Depuis la pose de la première pierre en 1983, le musée des Maisons comtoises œuvre pour transmettre les fruits de la culture traditionnelle à partir de notre habitat rural passé. Aujourd’hui, il souhaite aller plus loin en s’inscrivant dans une véritable démarche de territoire. Le musée veut créer de nouveaux liens avec ses visiteurs autour d’un projet centré sur l’architecture et notre façon d’habiter.

Hébergeage de Chapelle-Voland

Penser autrement notre monde et notre façon de l’habiter

Le musée nous présente une manière d’habiter simple, rationnelle et en lien direct avec la nature. Des solutions pour se chauffer et récupérer de l’eau, des matériaux de proximité, des animaux, des jardins et des vergers pour se nourrir, un apport technologique modeste… bref une totale harmonie entre l’homme, son habitat et son environnement.

vaches highland au musée

Pourtant, la situation actuelle est bien différente : notre façon d’habiter le monde est devenue problématique, chaotique, le rapport à l’autre et à la terre disparaît. Et si le musée des Maisons comtoises était une occasion de réfléchir ensemble à des pistes de progrès ?

Lieu de transmission, d’éducation et de sensibilisation

Au musée des Maisons comtoises, le visiteur fait aussi marcher ses méninges. Tout au long du parcours, la découverte de modes de vie antérieurs au sien va l’amener à se poser des questions sur sa façon d’habiter sa maison et, plus largement, sa façon d’habiter le monde.
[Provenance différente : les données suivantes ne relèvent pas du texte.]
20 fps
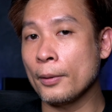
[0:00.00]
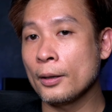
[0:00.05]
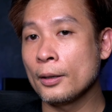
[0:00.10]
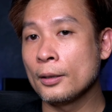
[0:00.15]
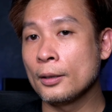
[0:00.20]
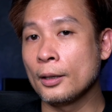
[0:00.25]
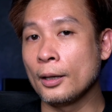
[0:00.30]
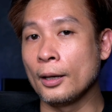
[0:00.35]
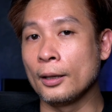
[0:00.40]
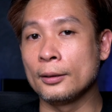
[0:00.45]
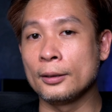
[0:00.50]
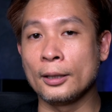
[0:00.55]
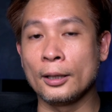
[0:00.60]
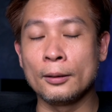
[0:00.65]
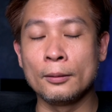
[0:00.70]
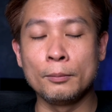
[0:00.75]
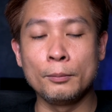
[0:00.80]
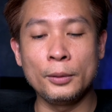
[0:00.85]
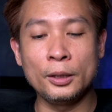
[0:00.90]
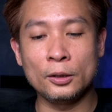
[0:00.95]
and then
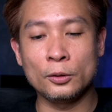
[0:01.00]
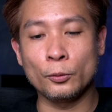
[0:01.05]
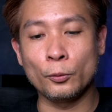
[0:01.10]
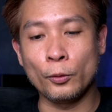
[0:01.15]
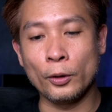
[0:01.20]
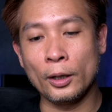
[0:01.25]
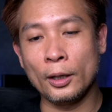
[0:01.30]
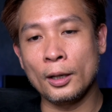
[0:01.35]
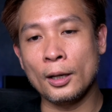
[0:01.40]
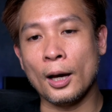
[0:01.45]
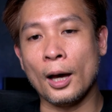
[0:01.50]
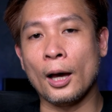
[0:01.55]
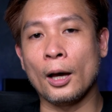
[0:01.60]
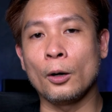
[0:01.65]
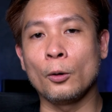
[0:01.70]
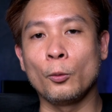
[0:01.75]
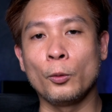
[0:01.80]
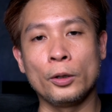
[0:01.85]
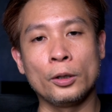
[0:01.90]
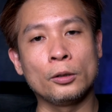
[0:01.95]
midway I
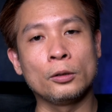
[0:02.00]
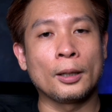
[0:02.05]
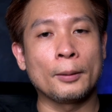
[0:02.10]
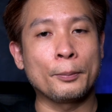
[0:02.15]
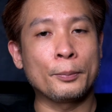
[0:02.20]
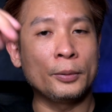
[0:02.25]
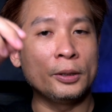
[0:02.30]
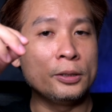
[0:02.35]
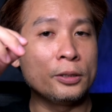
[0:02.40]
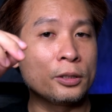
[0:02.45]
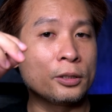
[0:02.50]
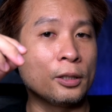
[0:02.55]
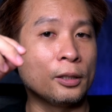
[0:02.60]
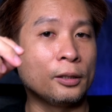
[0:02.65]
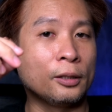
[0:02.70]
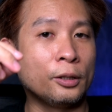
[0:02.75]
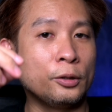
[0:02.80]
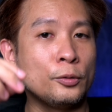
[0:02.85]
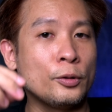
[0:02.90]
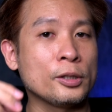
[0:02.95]
will insert the
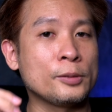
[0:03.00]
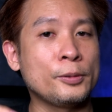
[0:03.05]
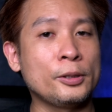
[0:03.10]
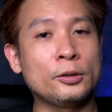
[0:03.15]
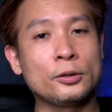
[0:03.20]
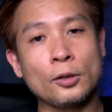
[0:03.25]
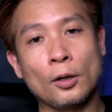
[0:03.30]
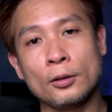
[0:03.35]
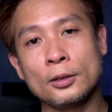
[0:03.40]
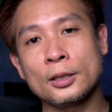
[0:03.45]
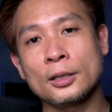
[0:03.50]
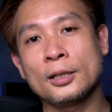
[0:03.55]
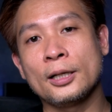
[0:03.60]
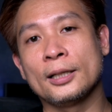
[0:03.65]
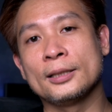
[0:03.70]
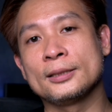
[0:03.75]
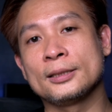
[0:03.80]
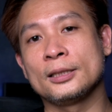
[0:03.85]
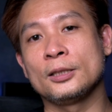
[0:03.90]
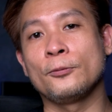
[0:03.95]
USB dongle and
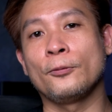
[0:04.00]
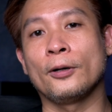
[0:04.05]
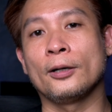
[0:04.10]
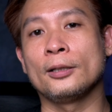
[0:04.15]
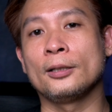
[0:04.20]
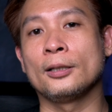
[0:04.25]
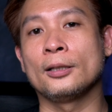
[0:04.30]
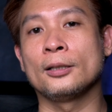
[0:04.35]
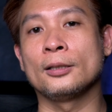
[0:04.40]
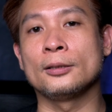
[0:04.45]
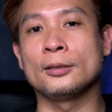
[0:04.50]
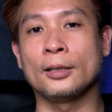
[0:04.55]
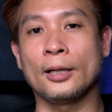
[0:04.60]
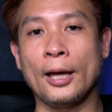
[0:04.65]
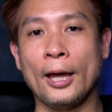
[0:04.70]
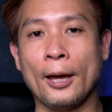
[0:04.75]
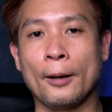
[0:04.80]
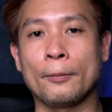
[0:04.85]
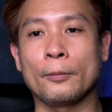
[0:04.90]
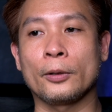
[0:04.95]
see whether the
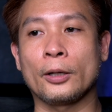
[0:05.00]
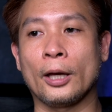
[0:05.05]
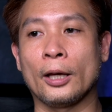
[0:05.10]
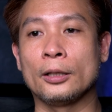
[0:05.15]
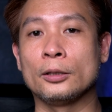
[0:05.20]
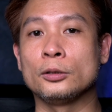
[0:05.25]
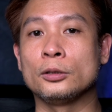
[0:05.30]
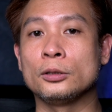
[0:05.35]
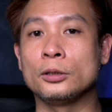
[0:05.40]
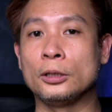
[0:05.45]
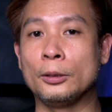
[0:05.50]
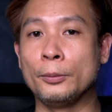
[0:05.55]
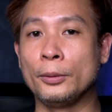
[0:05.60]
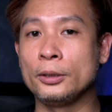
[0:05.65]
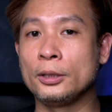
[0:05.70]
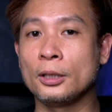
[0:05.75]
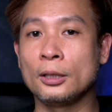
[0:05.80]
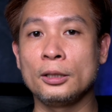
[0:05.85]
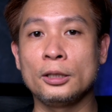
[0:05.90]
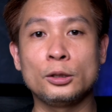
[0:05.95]
app can
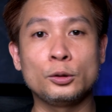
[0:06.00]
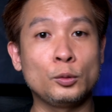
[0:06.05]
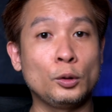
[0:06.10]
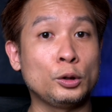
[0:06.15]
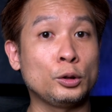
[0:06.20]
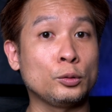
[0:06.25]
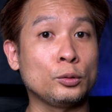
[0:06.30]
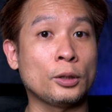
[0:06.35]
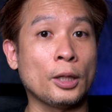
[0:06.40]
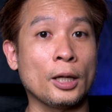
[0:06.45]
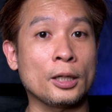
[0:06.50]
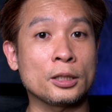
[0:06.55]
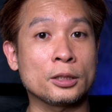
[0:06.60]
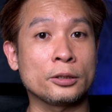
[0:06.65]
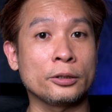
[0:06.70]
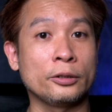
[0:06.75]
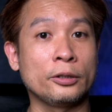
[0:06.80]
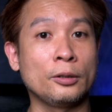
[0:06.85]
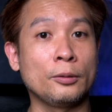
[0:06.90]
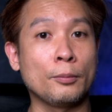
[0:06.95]
immediately switch to the
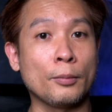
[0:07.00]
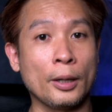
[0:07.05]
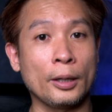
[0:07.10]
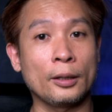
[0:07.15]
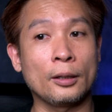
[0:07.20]
external micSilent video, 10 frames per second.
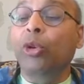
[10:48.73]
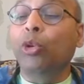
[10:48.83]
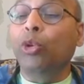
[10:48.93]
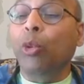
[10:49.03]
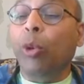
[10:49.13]

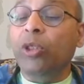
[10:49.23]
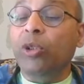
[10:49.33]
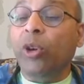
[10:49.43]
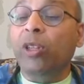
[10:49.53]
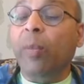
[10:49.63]
YouTube
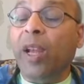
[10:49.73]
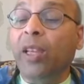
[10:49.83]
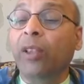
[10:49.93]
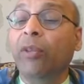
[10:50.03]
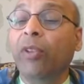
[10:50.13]
also has
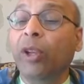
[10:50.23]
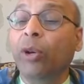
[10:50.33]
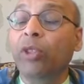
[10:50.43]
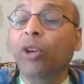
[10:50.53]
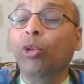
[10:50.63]
many other
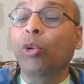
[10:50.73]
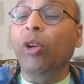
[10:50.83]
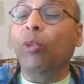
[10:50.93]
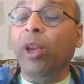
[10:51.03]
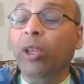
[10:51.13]
videos,
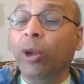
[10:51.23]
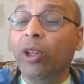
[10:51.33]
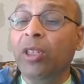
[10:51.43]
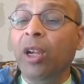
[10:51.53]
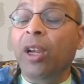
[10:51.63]
including weight
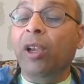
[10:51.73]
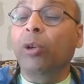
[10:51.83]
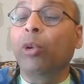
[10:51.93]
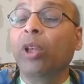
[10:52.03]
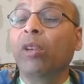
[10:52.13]
loss,
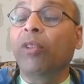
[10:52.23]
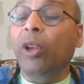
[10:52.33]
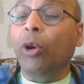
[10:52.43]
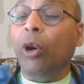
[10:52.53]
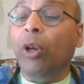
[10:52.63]
including
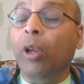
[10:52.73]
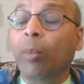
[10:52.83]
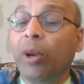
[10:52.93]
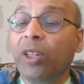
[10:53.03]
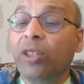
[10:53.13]
video on
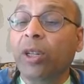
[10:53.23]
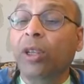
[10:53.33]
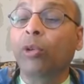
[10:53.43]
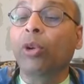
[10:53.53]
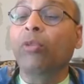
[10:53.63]
depression,
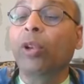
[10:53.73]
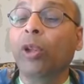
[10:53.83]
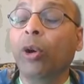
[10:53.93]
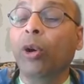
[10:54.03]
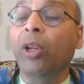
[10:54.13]
including
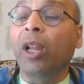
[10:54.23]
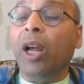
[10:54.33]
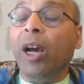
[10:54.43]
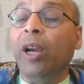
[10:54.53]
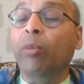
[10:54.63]
video on
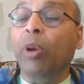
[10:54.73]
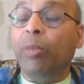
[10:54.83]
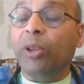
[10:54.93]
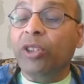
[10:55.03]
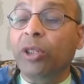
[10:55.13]
high blood
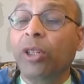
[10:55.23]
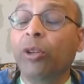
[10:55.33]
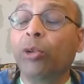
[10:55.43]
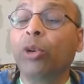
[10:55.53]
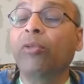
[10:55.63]
pressure,
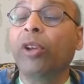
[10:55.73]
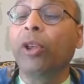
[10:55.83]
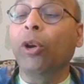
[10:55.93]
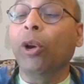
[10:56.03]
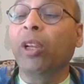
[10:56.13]
including
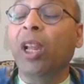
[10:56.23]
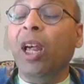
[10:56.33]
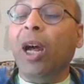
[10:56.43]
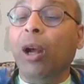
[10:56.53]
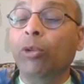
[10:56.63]
video on
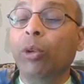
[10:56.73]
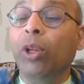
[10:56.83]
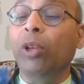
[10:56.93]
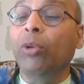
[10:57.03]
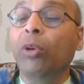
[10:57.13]
how to
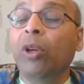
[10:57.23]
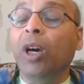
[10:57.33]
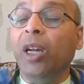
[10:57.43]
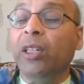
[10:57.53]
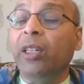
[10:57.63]
live
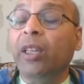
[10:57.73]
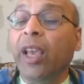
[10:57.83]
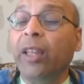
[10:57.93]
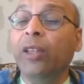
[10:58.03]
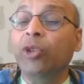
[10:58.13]

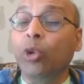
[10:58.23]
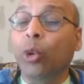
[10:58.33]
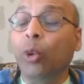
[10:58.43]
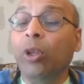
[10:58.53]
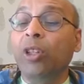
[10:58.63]
110 years
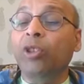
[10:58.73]
old.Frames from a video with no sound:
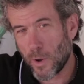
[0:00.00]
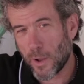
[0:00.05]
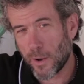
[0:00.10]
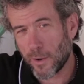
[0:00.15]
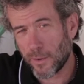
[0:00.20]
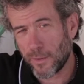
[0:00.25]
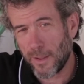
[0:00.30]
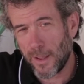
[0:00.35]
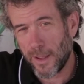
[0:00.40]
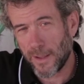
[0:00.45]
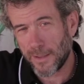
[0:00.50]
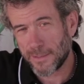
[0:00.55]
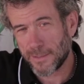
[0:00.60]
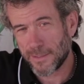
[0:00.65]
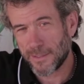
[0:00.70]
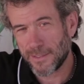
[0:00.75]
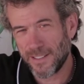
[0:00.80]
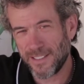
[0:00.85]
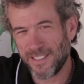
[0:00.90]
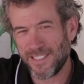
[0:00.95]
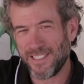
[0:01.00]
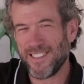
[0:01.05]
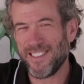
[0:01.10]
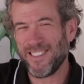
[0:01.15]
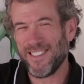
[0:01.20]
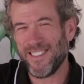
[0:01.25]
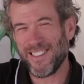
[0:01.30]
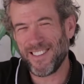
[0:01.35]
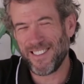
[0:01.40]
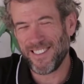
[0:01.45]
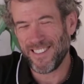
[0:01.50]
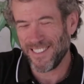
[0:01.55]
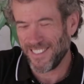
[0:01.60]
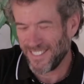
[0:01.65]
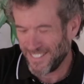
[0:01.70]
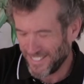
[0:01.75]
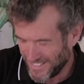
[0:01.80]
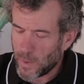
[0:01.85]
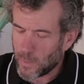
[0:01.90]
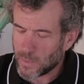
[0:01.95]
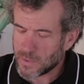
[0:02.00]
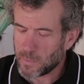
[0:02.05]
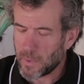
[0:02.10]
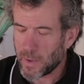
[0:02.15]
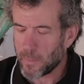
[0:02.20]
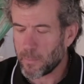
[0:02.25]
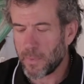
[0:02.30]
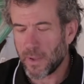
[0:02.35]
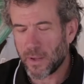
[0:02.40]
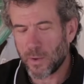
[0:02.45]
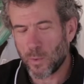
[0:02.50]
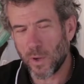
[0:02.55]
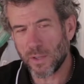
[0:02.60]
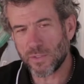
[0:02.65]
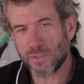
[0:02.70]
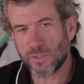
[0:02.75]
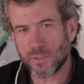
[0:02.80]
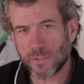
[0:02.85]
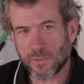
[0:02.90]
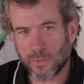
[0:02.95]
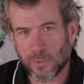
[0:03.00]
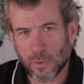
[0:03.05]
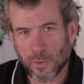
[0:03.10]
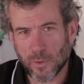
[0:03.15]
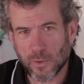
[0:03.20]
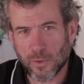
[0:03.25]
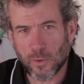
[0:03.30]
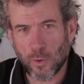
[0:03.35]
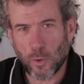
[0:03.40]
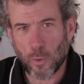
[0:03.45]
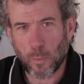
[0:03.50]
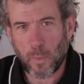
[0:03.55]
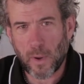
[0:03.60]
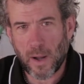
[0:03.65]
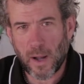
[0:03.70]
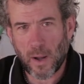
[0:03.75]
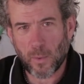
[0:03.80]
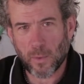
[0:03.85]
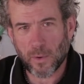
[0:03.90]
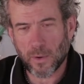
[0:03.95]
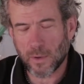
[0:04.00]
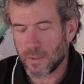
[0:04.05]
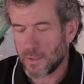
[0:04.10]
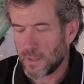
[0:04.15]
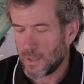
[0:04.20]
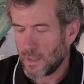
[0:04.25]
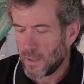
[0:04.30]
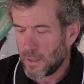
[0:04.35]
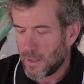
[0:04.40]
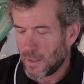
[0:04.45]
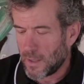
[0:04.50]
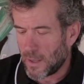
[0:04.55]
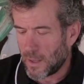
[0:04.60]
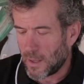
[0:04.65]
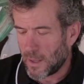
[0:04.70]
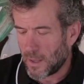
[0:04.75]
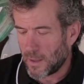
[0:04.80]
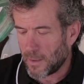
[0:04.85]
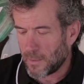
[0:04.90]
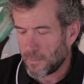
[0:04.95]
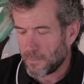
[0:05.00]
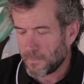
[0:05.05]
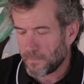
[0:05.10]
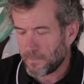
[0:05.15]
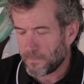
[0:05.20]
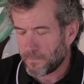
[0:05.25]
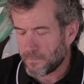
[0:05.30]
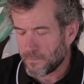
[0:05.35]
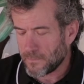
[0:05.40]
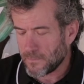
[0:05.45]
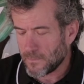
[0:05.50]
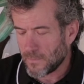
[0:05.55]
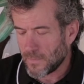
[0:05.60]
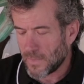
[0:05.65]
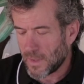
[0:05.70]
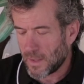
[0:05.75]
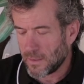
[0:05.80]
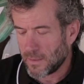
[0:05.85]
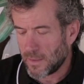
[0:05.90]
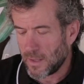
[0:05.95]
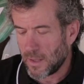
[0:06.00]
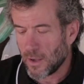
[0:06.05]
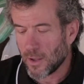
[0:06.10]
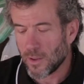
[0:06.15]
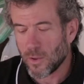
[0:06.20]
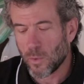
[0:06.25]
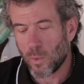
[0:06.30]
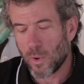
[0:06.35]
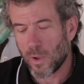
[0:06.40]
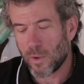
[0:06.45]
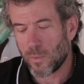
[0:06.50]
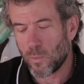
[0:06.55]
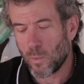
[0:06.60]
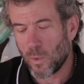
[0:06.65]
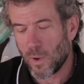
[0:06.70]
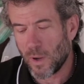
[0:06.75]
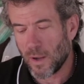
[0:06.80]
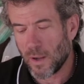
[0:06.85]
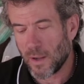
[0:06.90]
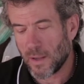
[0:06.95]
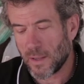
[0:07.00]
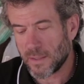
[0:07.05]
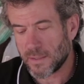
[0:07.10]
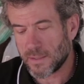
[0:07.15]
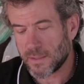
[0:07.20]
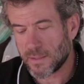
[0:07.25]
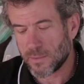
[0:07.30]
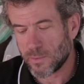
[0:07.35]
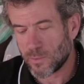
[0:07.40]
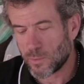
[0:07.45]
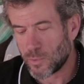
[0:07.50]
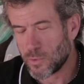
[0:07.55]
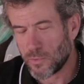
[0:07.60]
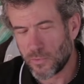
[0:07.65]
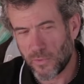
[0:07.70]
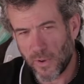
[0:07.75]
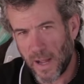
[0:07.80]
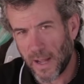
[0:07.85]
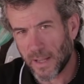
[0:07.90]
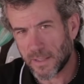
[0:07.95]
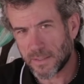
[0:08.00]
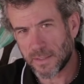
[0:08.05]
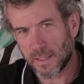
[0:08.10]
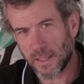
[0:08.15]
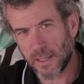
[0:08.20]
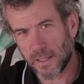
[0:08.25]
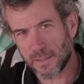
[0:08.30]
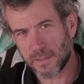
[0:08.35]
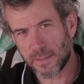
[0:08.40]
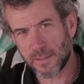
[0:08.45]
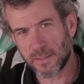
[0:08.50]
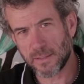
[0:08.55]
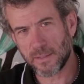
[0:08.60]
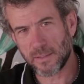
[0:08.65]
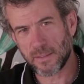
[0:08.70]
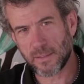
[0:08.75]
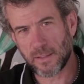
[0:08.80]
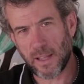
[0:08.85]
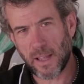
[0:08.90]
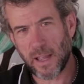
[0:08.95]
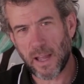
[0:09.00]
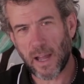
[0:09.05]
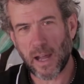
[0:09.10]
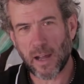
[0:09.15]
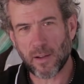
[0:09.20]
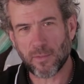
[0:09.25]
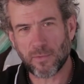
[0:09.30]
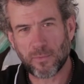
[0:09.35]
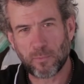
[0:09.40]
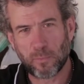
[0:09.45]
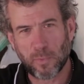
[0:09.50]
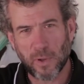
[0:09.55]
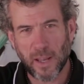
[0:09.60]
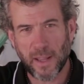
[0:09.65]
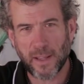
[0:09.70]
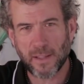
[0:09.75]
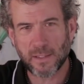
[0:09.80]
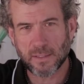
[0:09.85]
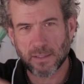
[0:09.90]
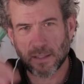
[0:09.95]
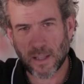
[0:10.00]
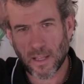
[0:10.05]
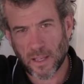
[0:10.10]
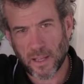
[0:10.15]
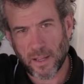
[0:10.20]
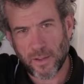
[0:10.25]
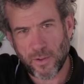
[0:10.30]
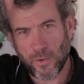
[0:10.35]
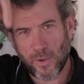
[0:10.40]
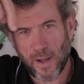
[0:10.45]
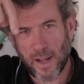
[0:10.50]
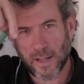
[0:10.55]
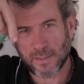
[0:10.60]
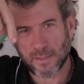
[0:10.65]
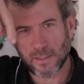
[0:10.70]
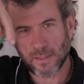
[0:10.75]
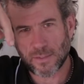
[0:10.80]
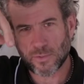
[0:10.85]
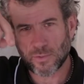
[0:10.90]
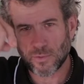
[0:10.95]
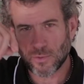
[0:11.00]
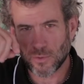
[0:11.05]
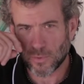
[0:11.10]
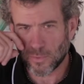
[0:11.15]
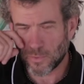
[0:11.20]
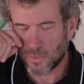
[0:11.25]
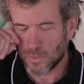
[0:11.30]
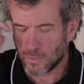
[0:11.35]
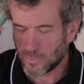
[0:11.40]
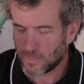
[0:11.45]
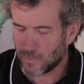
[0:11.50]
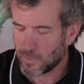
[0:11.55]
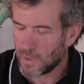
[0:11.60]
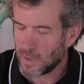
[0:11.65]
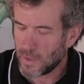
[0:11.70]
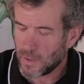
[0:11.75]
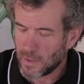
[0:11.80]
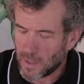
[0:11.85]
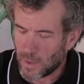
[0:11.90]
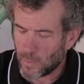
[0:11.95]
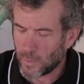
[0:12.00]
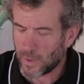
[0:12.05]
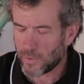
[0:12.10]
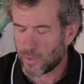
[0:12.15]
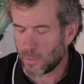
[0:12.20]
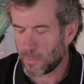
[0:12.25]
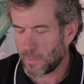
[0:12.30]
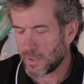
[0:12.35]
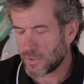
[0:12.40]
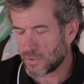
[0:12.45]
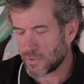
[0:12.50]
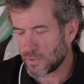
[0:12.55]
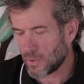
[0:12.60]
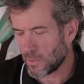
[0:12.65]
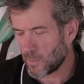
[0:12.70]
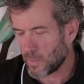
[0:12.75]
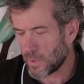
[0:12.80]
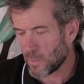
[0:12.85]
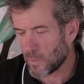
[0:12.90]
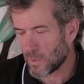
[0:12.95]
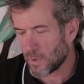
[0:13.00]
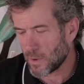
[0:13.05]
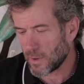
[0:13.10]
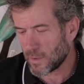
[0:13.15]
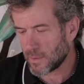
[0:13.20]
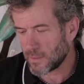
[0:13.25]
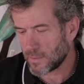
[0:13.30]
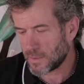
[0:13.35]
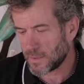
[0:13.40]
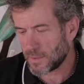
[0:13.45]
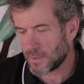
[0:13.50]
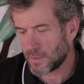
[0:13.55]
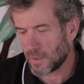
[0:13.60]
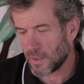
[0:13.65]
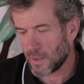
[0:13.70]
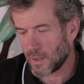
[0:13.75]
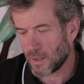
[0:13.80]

water tanks. That was my big questions for Go Power. The other one was roof access. They have plates that let you access through the roof. I wanted to make sure we weren't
Un questionnement dans nos gestes quotidiens qui prend un développement particulier dans le domaine de l’architecture.

En prenant appui sur ses collections, le musée nous propose de construire et d’habiter nos maisons autrement tout en rejoignant les objectifs du développement durable. Un projet de sensibilisation à l’environnement où technique et philosophie sont habilement mélangées ! Mais rassurez-vous, le plaisir des sens reste omniprésent.

intérieur de la ferme de la Proiselière

Esthétique des constructions, odeurs des prairies, saveurs des jardins, travaux manuels des ateliers, sérénité des lieux… les centres d’intérêt ne manquent pas. De quoi aborder de façon positive des problématiques contemporaines devenues chaque jour plus essentielles.